Provided records below:

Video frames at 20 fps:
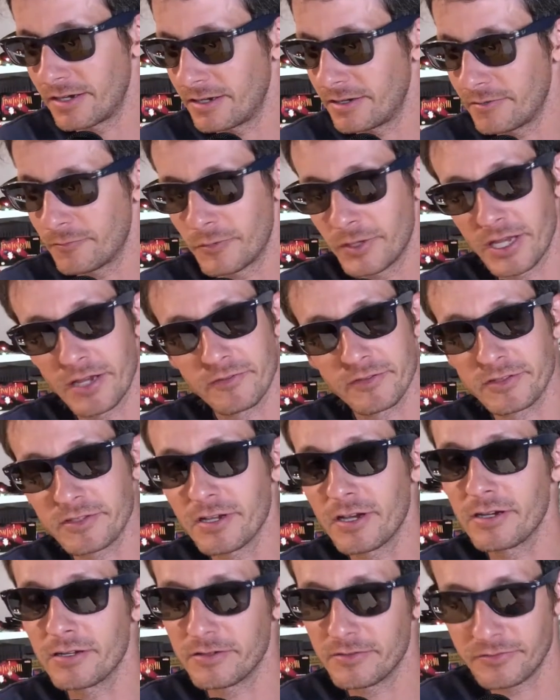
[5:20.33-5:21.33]
We have a
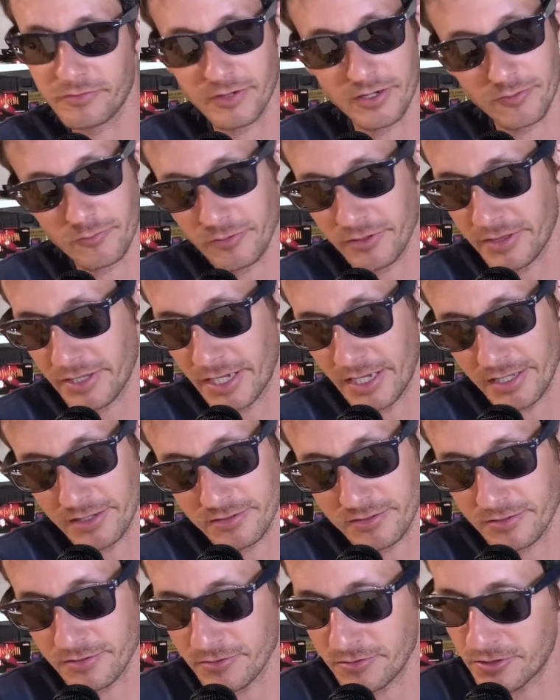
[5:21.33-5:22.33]
ton of fun with that.
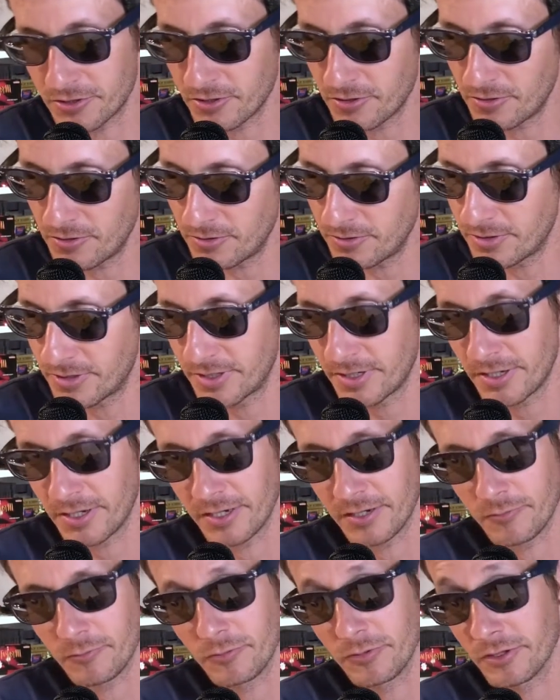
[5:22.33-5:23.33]
So Joel, I
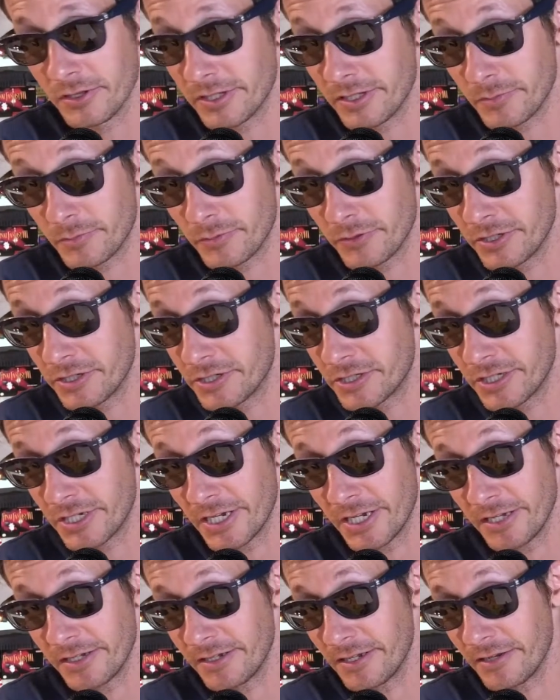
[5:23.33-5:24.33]
really
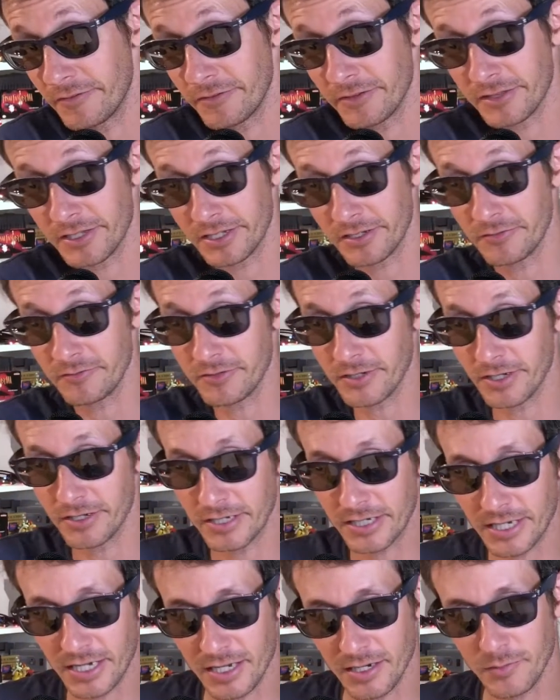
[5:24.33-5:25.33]
appreciate everything you've done to
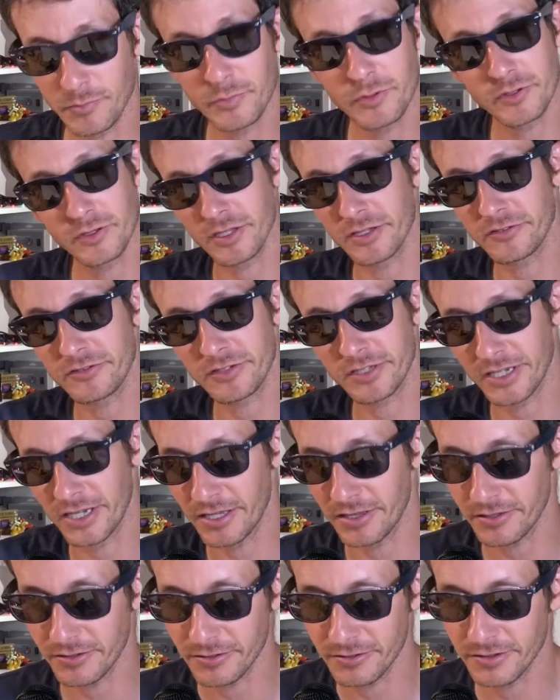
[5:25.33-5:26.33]
kind of pull us
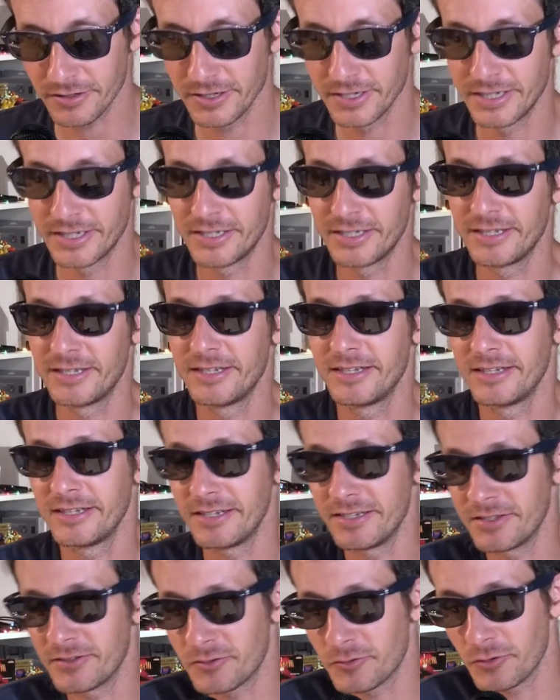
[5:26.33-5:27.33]
together
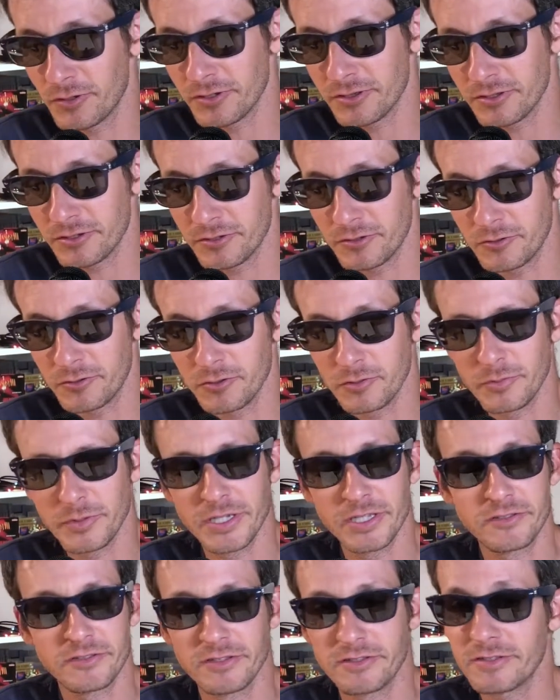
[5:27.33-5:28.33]
into our little group.
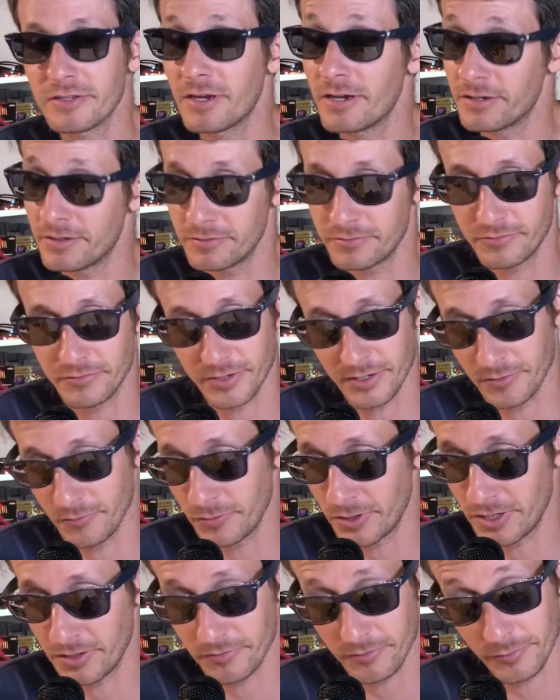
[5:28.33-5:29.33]
It's a ton of fun
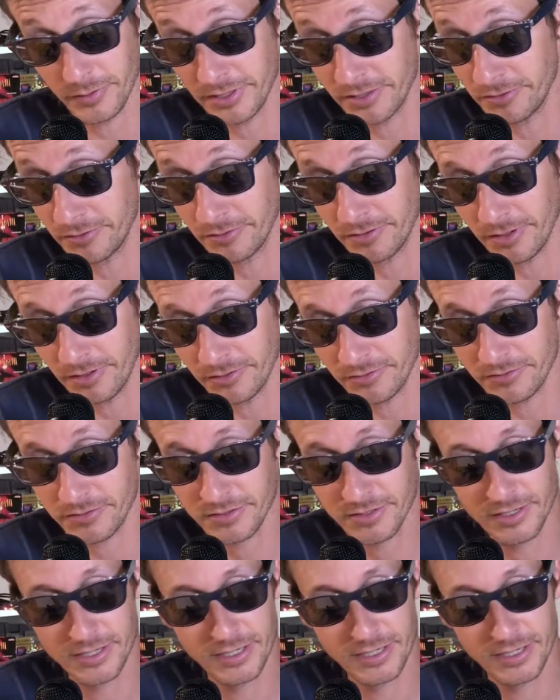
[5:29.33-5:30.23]
whenever we do those.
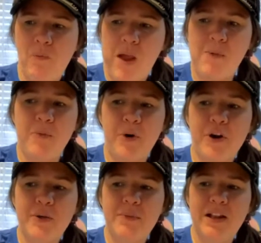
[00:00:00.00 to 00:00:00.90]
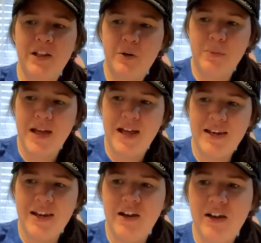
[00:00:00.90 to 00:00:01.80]
I've been working my little
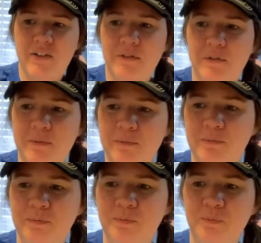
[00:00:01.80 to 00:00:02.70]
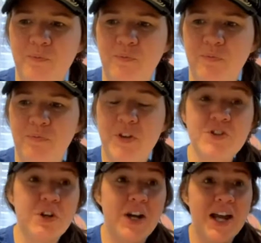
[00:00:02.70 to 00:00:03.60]
behindy off.
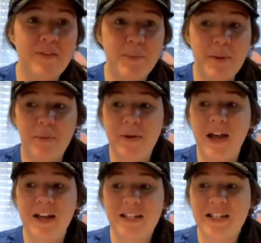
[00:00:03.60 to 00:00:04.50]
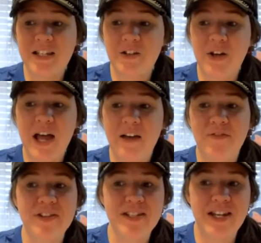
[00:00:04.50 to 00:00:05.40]
Sorry, I have a peppermint. I still have
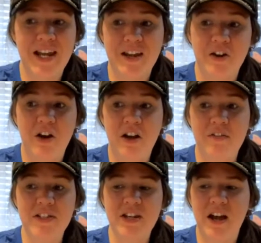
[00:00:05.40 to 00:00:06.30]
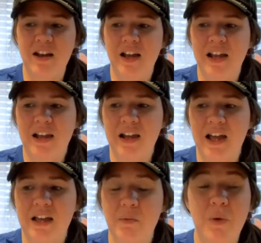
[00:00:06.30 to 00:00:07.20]
this dang cough. It's not like
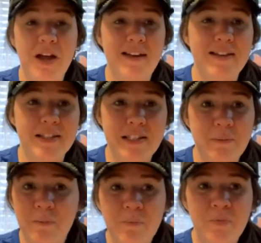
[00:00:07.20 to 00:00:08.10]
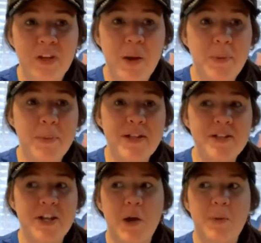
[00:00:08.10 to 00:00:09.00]
it was a couple months
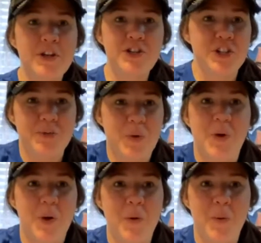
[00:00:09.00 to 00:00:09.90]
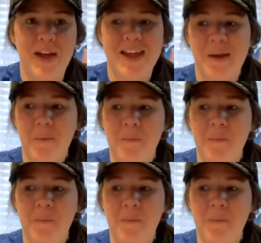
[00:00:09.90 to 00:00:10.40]
ago, but it just won't go away.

End of Provided records.

• [Exercise prompt]:
Any pictures above are to be left out. Retype the rest of the records exactly.

• [Expected answer]:
Video frames at 20 fps:
[5:20.33-5:21.33]
We have a
[5:21.33-5:22.33]
ton of fun with that.
[5:22.33-5:23.33]
So Joel, I
[5:23.33-5:24.33]
really
[5:24.33-5:25.33]
appreciate everything you've done to
[5:25.33-5:26.33]
kind of pull us
[5:26.33-5:27.33]
together
[5:27.33-5:28.33]
into our little group.
[5:28.33-5:29.33]
It's a ton of fun
[5:29.33-5:30.23]
whenever we do those.
[00:00:00.00 to 00:00:00.90]
[00:00:00.90 to 00:00:01.80]
I've been working my little
[00:00:01.80 to 00:00:02.70]
[00:00:02.70 to 00:00:03.60]
behindy off.
[00:00:03.60 to 00:00:04.50]
[00:00:04.50 to 00:00:05.40]
Sorry, I have a peppermint. I still have
[00:00:05.40 to 00:00:06.30]
[00:00:06.30 to 00:00:07.20]
this dang cough. It's not like
[00:00:07.20 to 00:00:08.10]
[00:00:08.10 to 00:00:09.00]
it was a couple months
[00:00:09.00 to 00:00:09.90]
[00:00:09.90 to 00:00:10.40]
ago, but it just won't go away.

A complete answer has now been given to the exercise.